Task brief
Show me each line of the listing below where the word "frames" appears.

Data extract section start

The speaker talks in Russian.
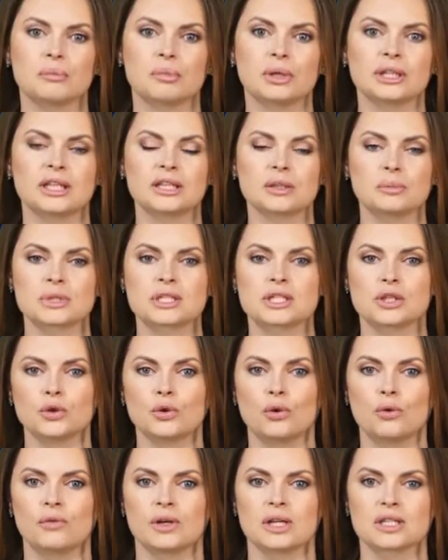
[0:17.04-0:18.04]
понадобится
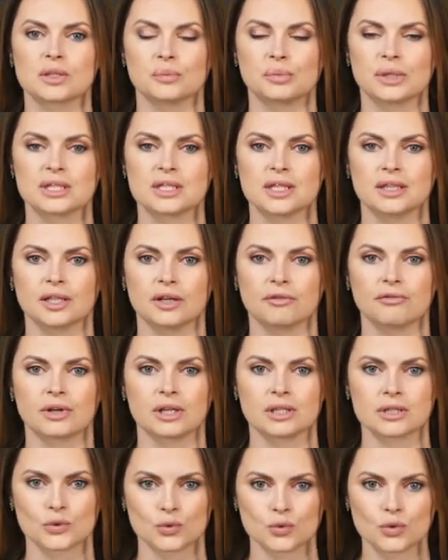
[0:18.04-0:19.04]
новое изобретение
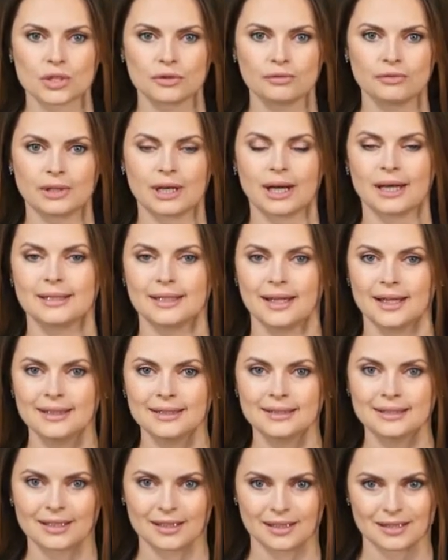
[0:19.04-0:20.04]
французов –
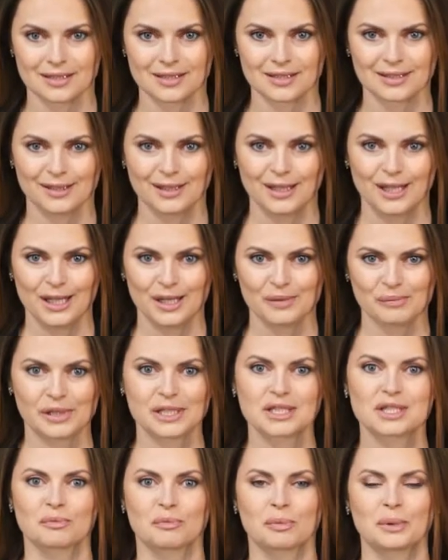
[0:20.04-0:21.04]
халяль-тест.
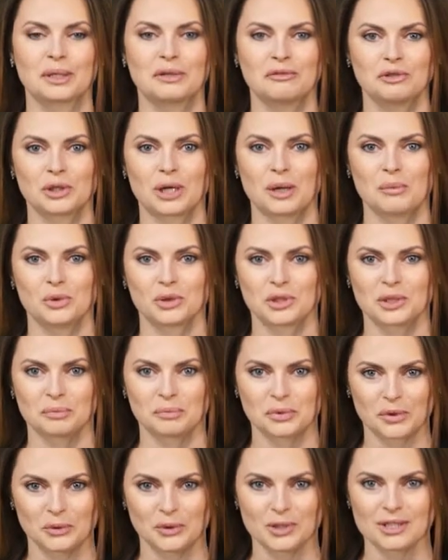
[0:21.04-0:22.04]
Принципы его работы
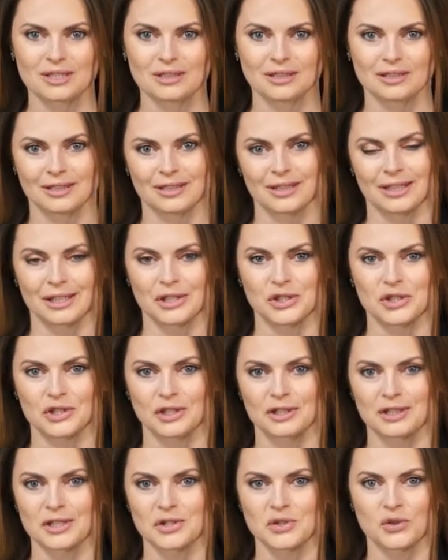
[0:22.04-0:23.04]
прост,
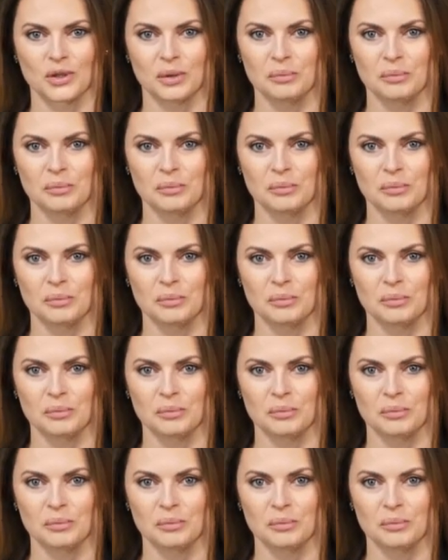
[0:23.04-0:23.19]
аналогичный тесту на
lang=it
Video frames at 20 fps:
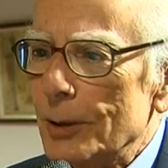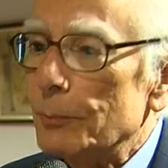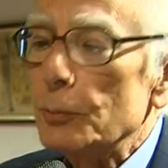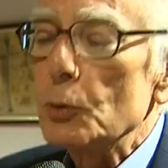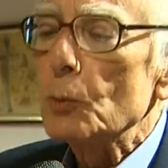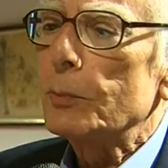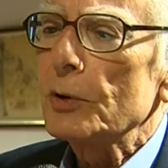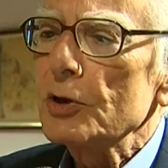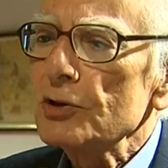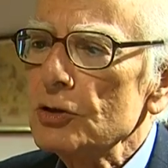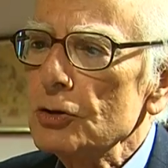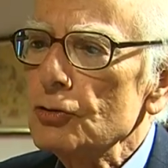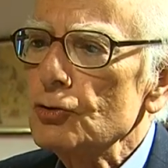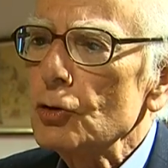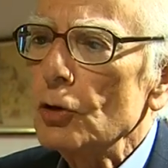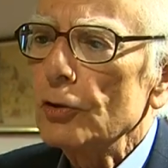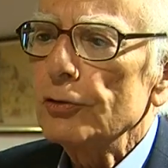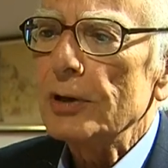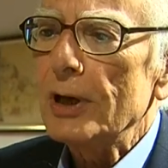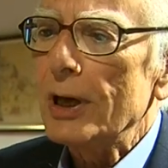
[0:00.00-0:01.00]
più
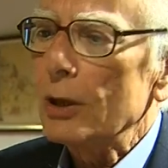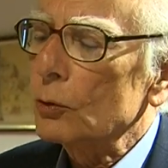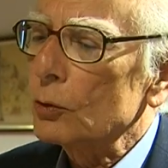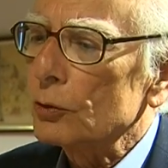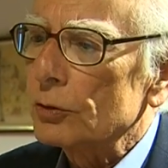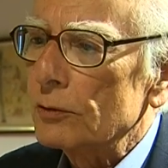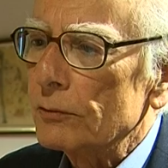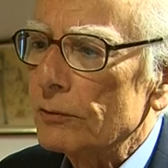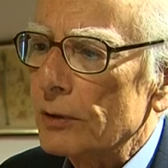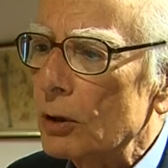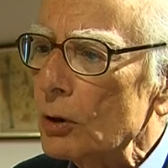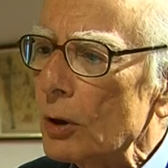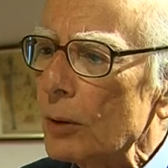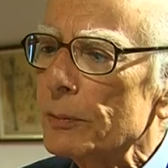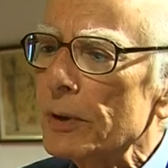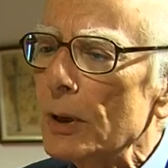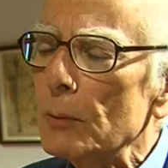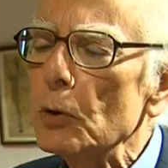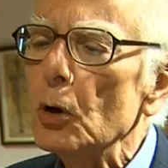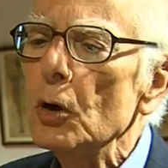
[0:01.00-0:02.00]
prestigiose e così via. Noi
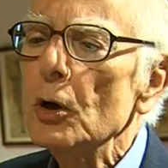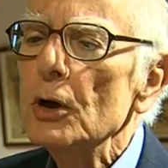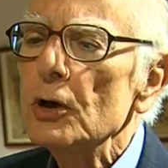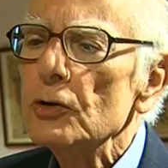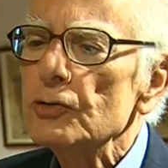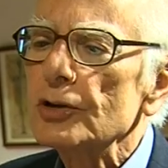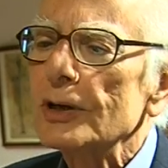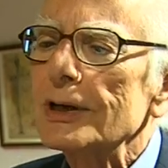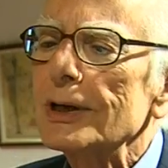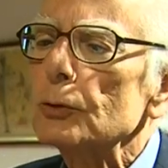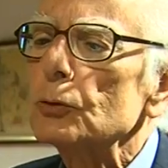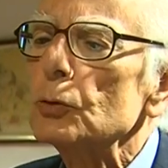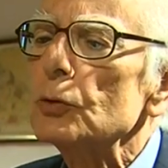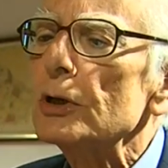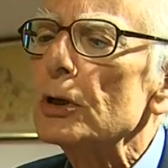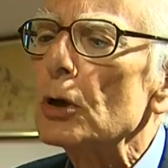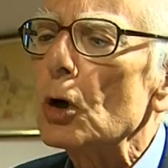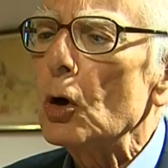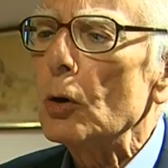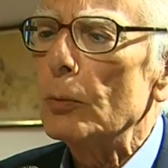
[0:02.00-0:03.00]
abbiamo cercato
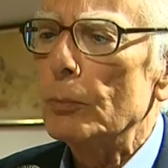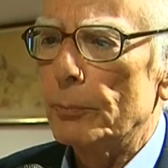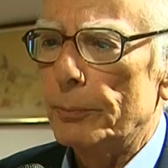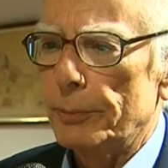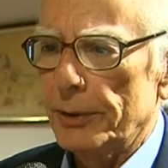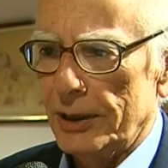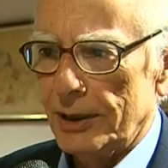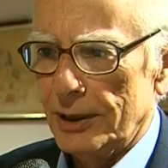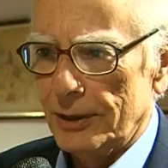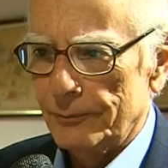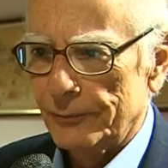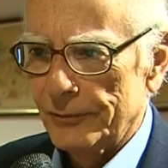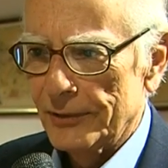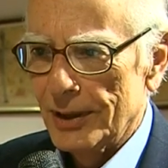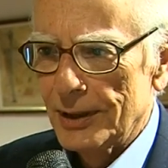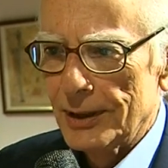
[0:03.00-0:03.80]
di rompere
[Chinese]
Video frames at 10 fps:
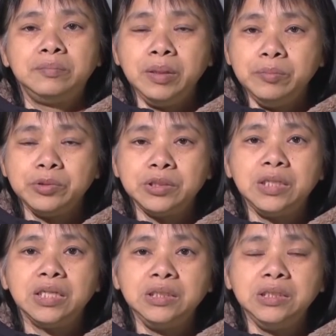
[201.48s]
并不是
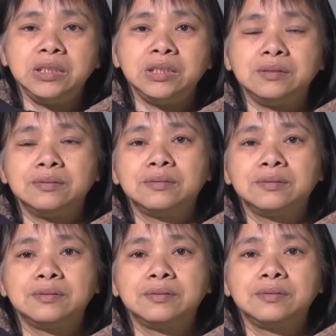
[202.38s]
那个疫情。
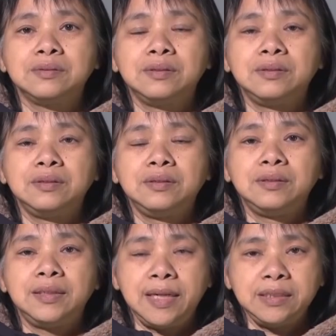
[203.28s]

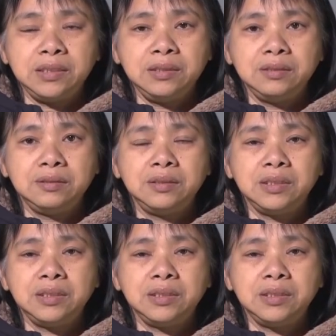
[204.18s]
乃是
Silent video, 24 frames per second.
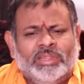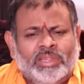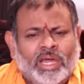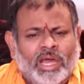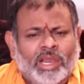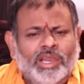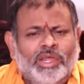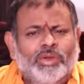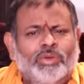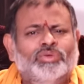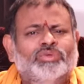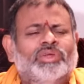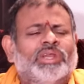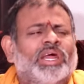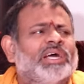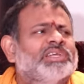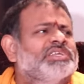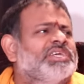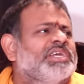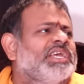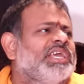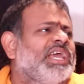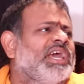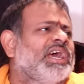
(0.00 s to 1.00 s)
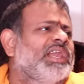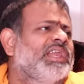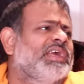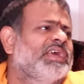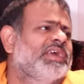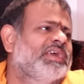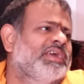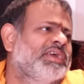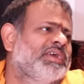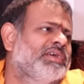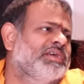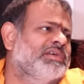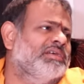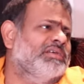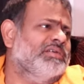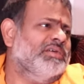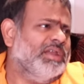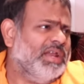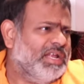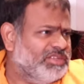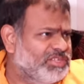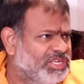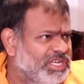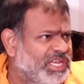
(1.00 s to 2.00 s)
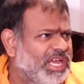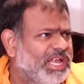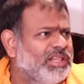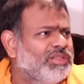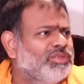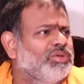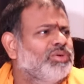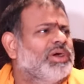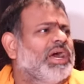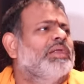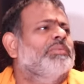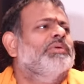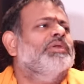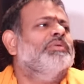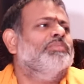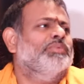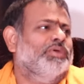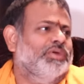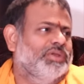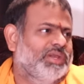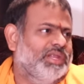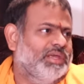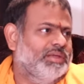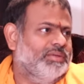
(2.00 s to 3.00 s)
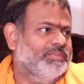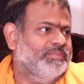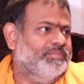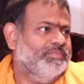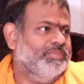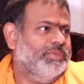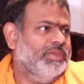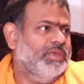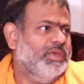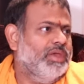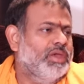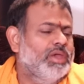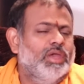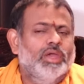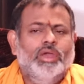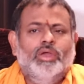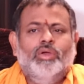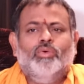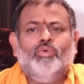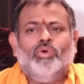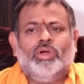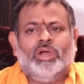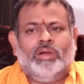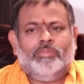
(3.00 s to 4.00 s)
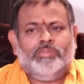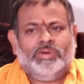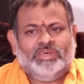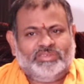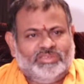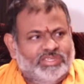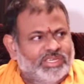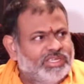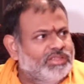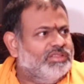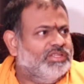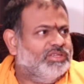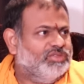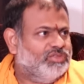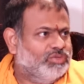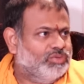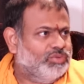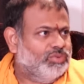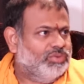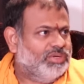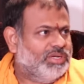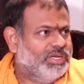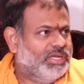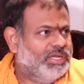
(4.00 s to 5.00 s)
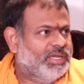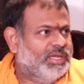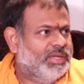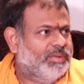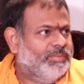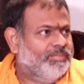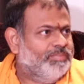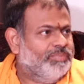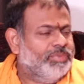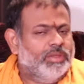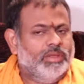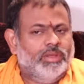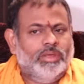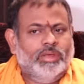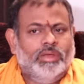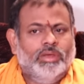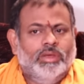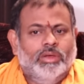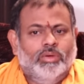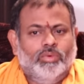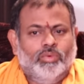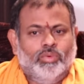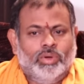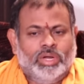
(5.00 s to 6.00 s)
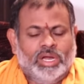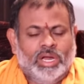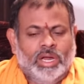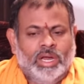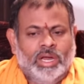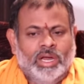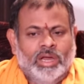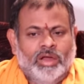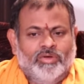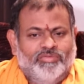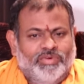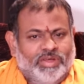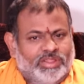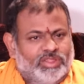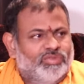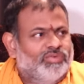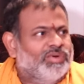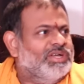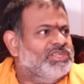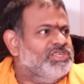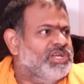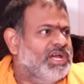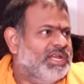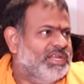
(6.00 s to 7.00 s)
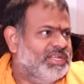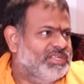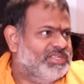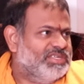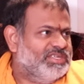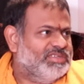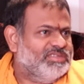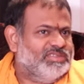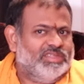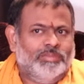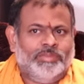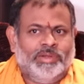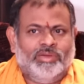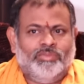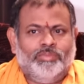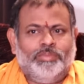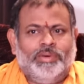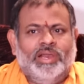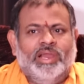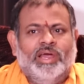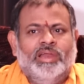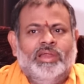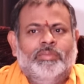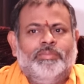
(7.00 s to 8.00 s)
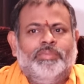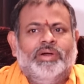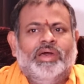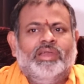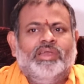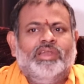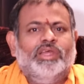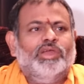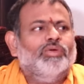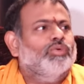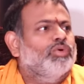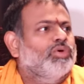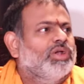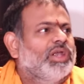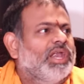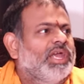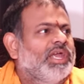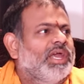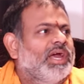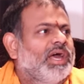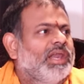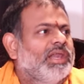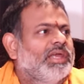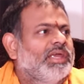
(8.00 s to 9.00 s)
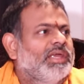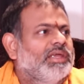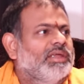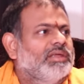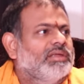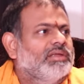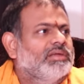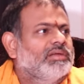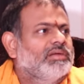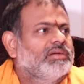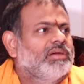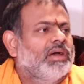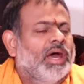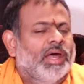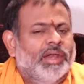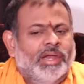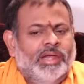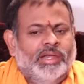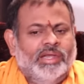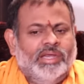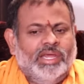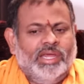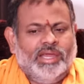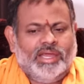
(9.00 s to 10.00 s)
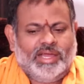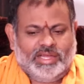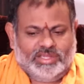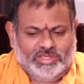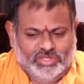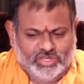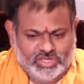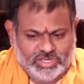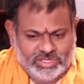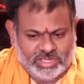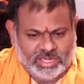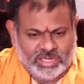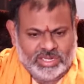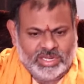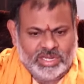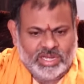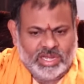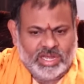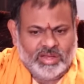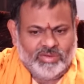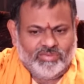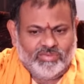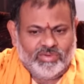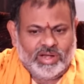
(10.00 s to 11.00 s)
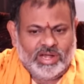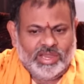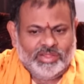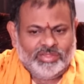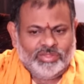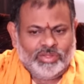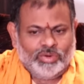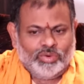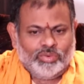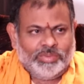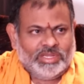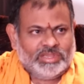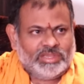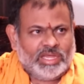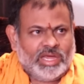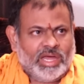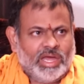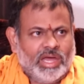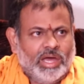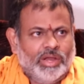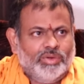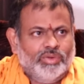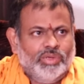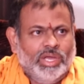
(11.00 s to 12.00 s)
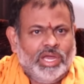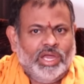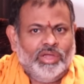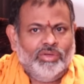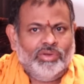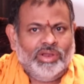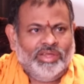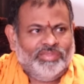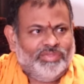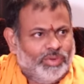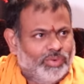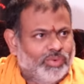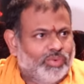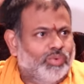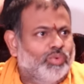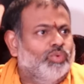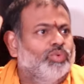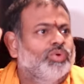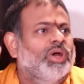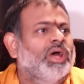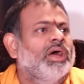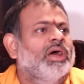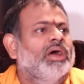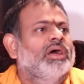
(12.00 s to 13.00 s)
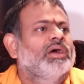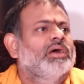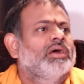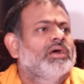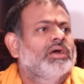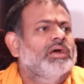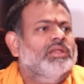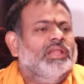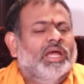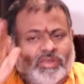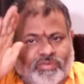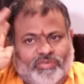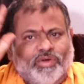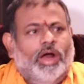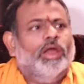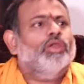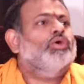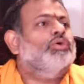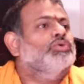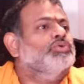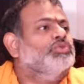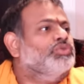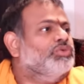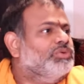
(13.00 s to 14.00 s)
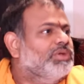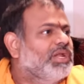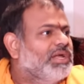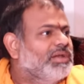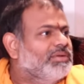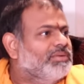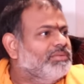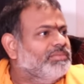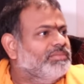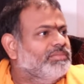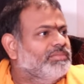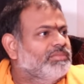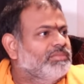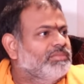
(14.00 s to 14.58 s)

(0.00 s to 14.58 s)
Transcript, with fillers: మతాలు ఈరోజు రాజకీయాలే రాజకీయాలతో కలబడిపోయినాయి ఒక మసీద్ తీసుకుంటే ఒక ఫత్వా జారీ చేస్తే మనం పలానా పార్టీకి ఓట్లేయాలి అని అంటే ఖచ్చితంగా వాళ్ళందరూ మత అనుయాయులందరూ కూడా దాన్ని ఫాలో అవుతున్నారు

Data extract section end

Output below
Video frames at 20 fps:
Video frames at 10 fps:
Silent video, 24 frames per second.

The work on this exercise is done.